De hecho, el presidente de la CUT, Tarsicio Mora, sostiene que el futuro del sindicalismo es la unidad y que por eso dicha organización va a promover la creación de unos 20 sindicatos de industria en Colombia. "Contrario a lo que se ha hecho creer, los sindicatos no son enemigos de las empresas. Para construir un marco de confianza, las organizaciones sindicales requieren de seguridad y de garantías para la protesta social y la asociación. No es posible que a estas alturas de la vida respondan a las exigencias laborales tildándonos de guerrilleros y de terroristas", sostiene el líder sindical.

La segunda tendencia, como ya se dijo, tiene que ver con un entorno mucho más globalizado. Los sindicatos saben que ahora tienen una mayor visibilidad internacional y que el tema laboral se está convirtiendo en uno de los factores de entrada a los mercados internacionales para los productos y servicios de las empresas locales, junto con el tema social y la protección del medio ambiente. Este hecho les da un renovado poder de negociación frente a las empresas, que no piensan desaprovechar.
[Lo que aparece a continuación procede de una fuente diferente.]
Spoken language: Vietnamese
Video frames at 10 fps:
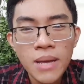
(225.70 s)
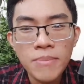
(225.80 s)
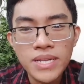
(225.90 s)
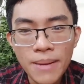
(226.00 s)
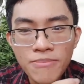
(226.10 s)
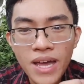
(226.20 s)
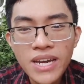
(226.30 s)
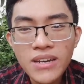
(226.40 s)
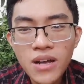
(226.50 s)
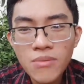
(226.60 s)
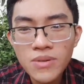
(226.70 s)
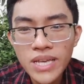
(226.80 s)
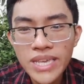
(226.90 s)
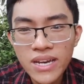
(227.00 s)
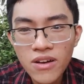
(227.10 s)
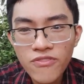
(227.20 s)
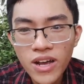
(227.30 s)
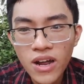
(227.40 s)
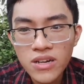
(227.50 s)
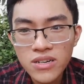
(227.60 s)
mình cảm thấy nó có một cái gì đó phải
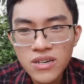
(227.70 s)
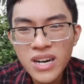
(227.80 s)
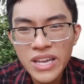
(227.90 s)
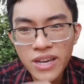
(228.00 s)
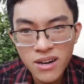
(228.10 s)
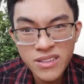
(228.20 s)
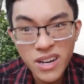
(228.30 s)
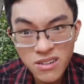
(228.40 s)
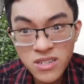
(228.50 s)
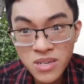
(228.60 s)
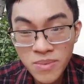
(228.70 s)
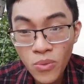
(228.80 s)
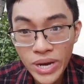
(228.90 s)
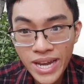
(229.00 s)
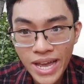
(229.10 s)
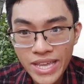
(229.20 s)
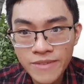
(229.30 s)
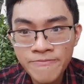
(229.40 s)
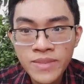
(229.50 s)
gọi là rất là giận dữ trong cái quyển này nha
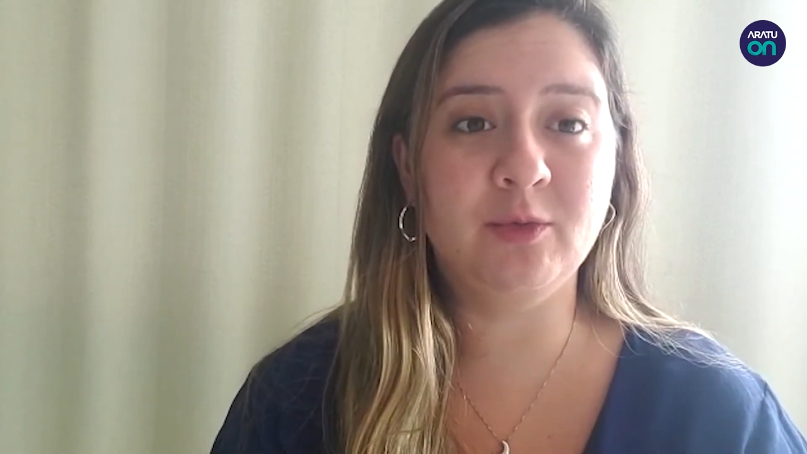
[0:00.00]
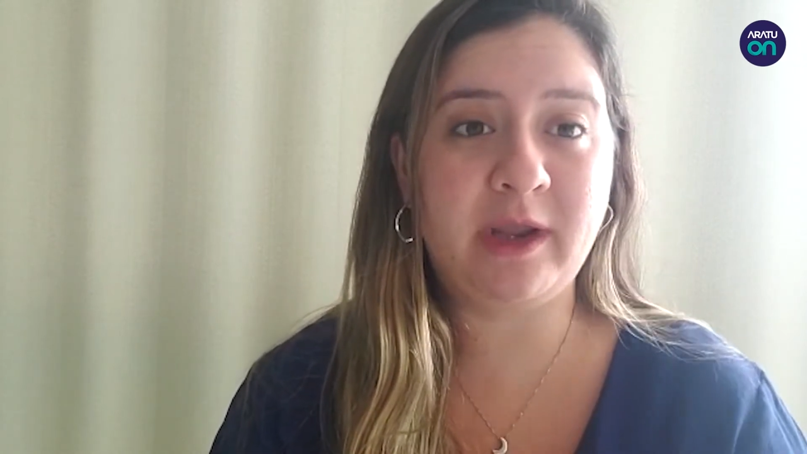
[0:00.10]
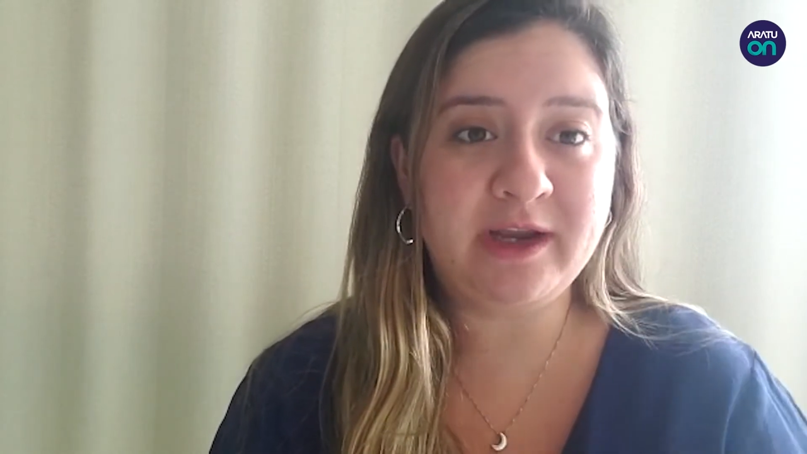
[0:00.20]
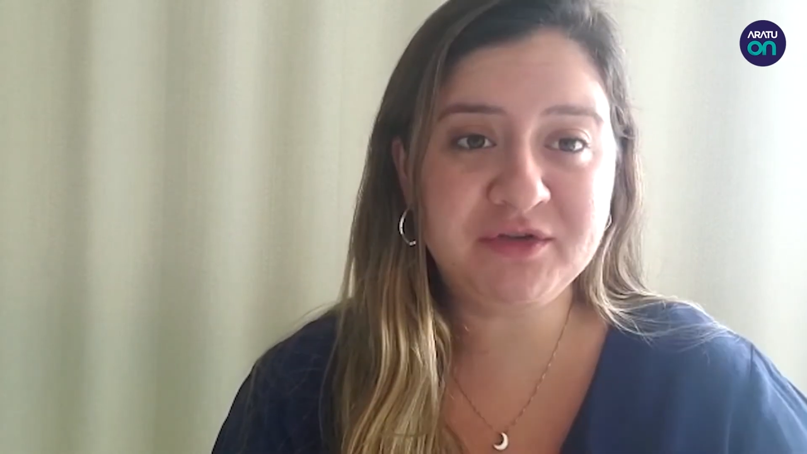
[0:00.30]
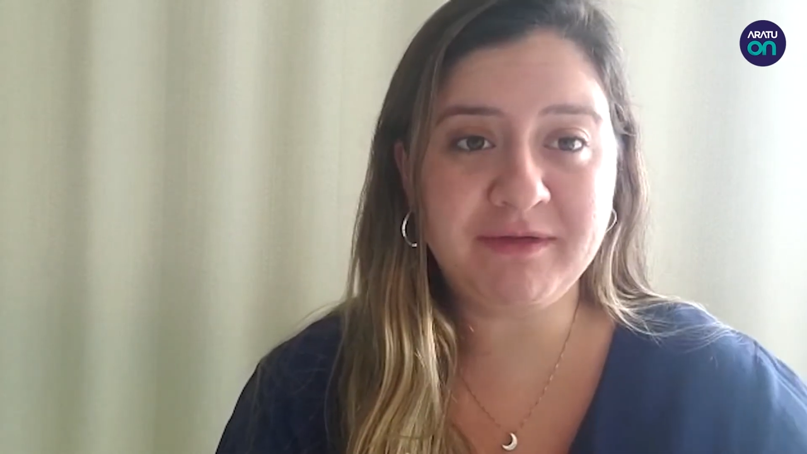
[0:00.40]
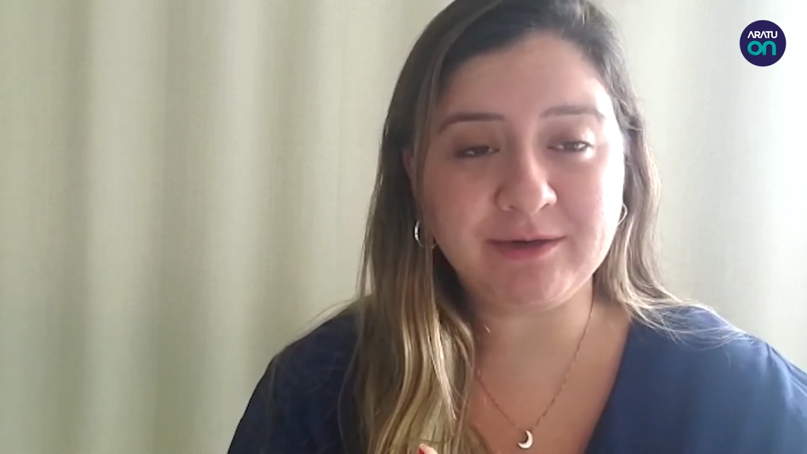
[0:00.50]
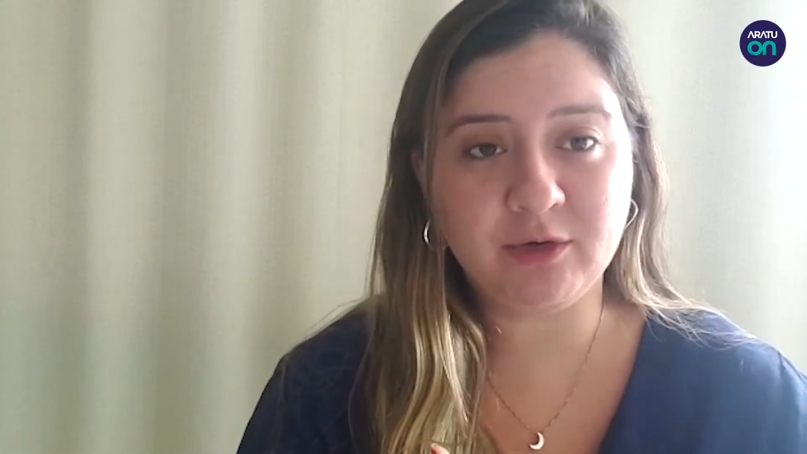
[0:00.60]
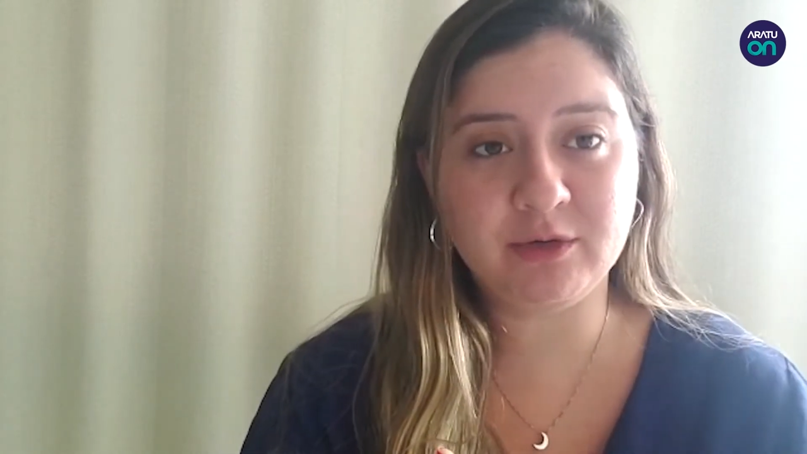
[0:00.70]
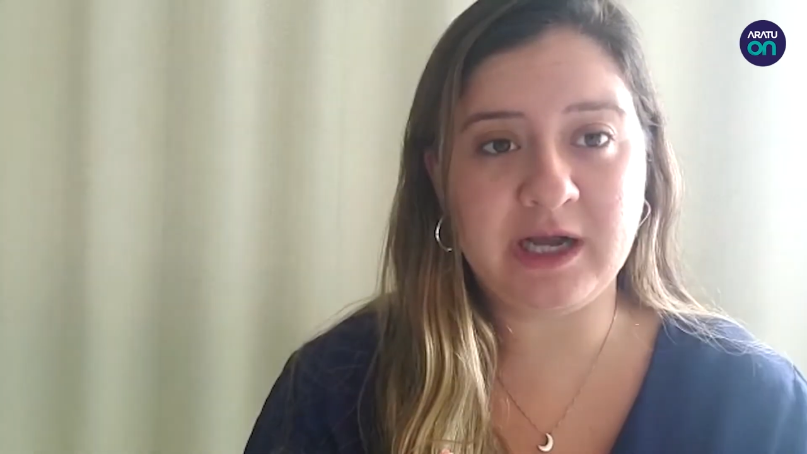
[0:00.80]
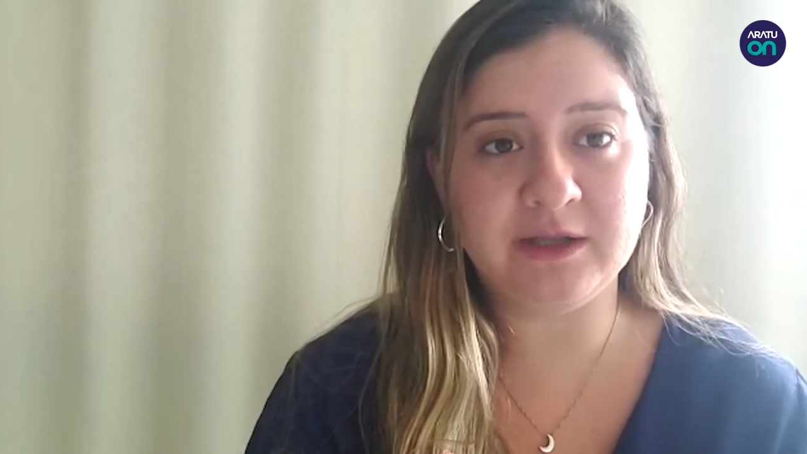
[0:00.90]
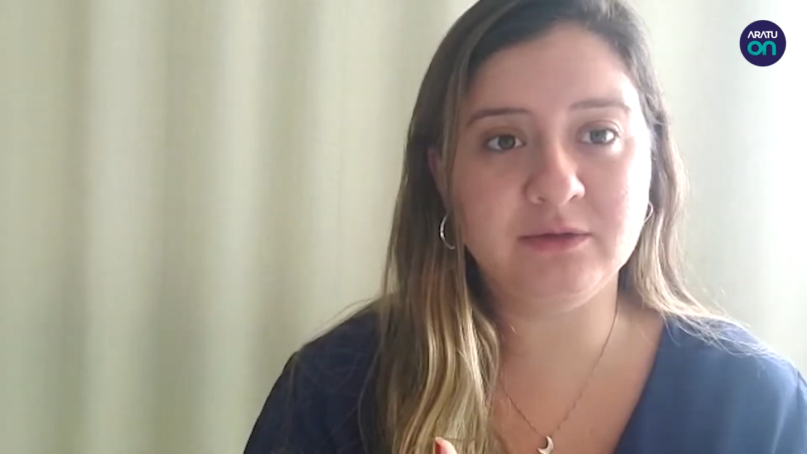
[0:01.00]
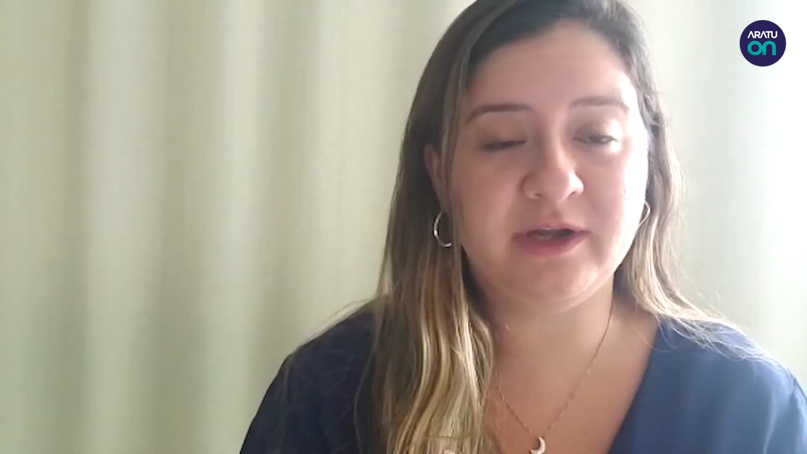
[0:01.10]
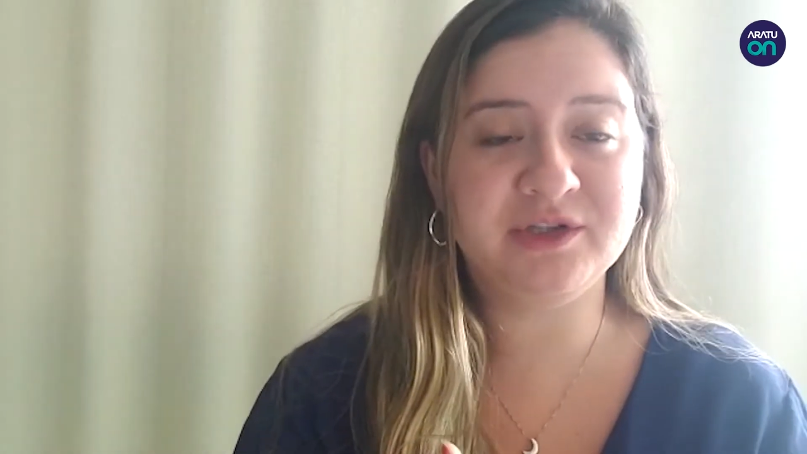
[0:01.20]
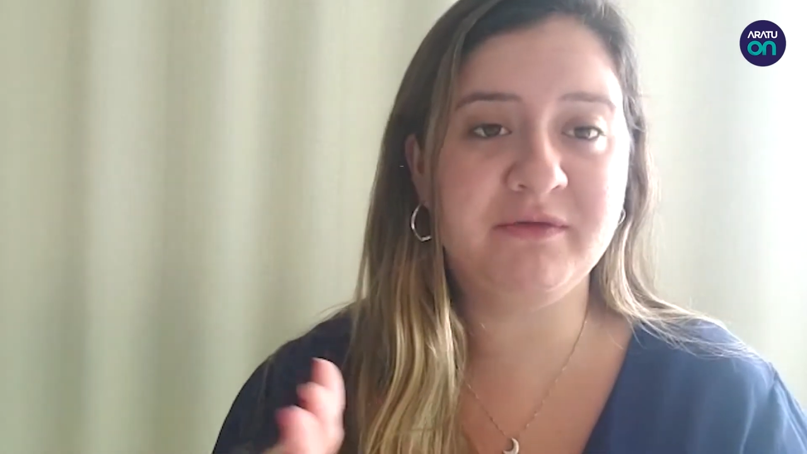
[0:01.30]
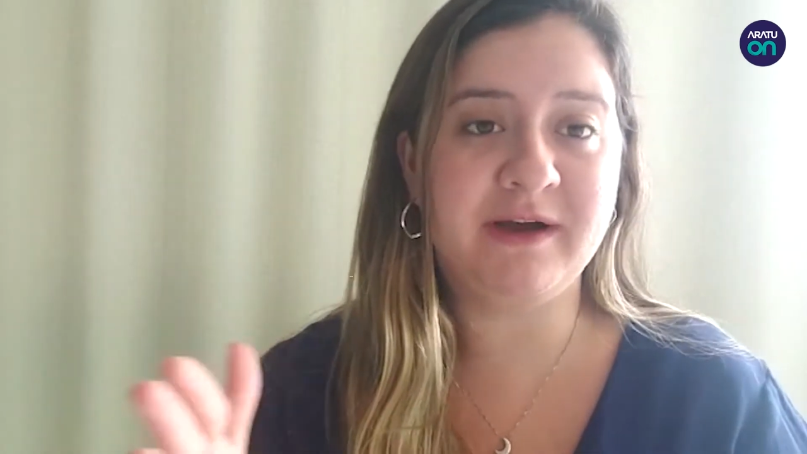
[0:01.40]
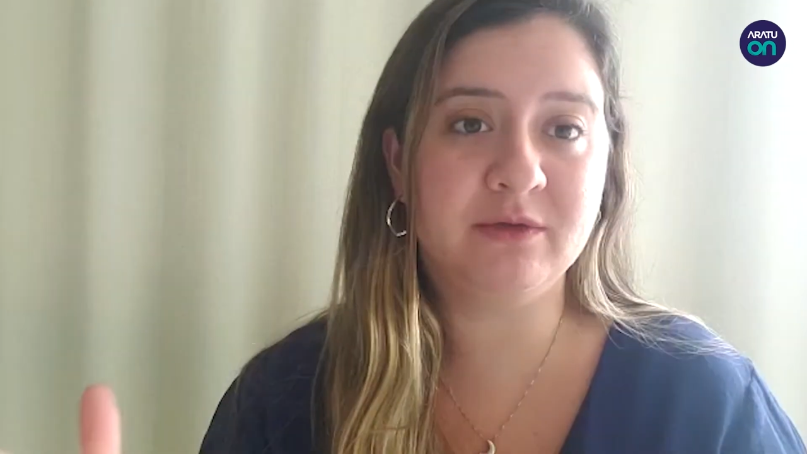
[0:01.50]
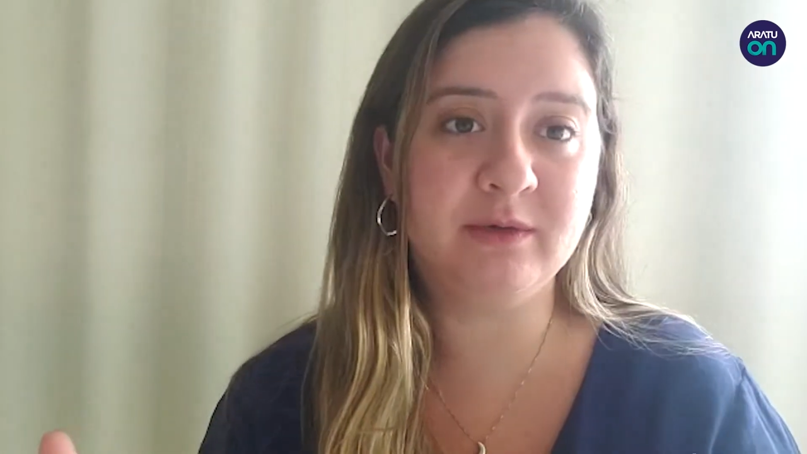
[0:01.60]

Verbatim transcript: Do que, que de fato é cuidado, do que de fato,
A su vez, los sindicatos también 'están pasando su cuenta de cobro' por la actual crisis que atraviesa la economía mundial, de la que culpan a la política neoliberal y a la globalización, corrientes a las que siempre les han hecho oposición y a las que atribuyen el vertical descenso de la tasa de sindicalización en Colombia y en el mundo en general.

Álvaro Delgado, investigador del Cinep, considera que el movimiento sindical debe desplegar estrategias de lucha flexibles. En uno de sus estudios sostiene que los sindicatos no son batallones de infantería sino equipos de negociación y lucha. "Dirigentes que no sepan negociar con el capital ni llegar a acuerdos no les interesan a los trabajadores. Pero todo esto puede quedarse a medio camino si los sindicatos no buscan el reencuentro con el grueso de la población trabajadora, que habita las barriadas de la pobreza y la descomposición social y donde se incuba un nuevo e inmenso campo de la protesta popular: los desplazados".

En medio de las dificultades laborales, empresarios y sindicatos tienen dos caminos: seguir por un modelo cerrado de confrontación, donde prevalece el conflicto de clases, o entender que la suerte de las empresas y de la economía está en nuevos modelos de relaciones donde la confianza es el elemento vital para salir adelante.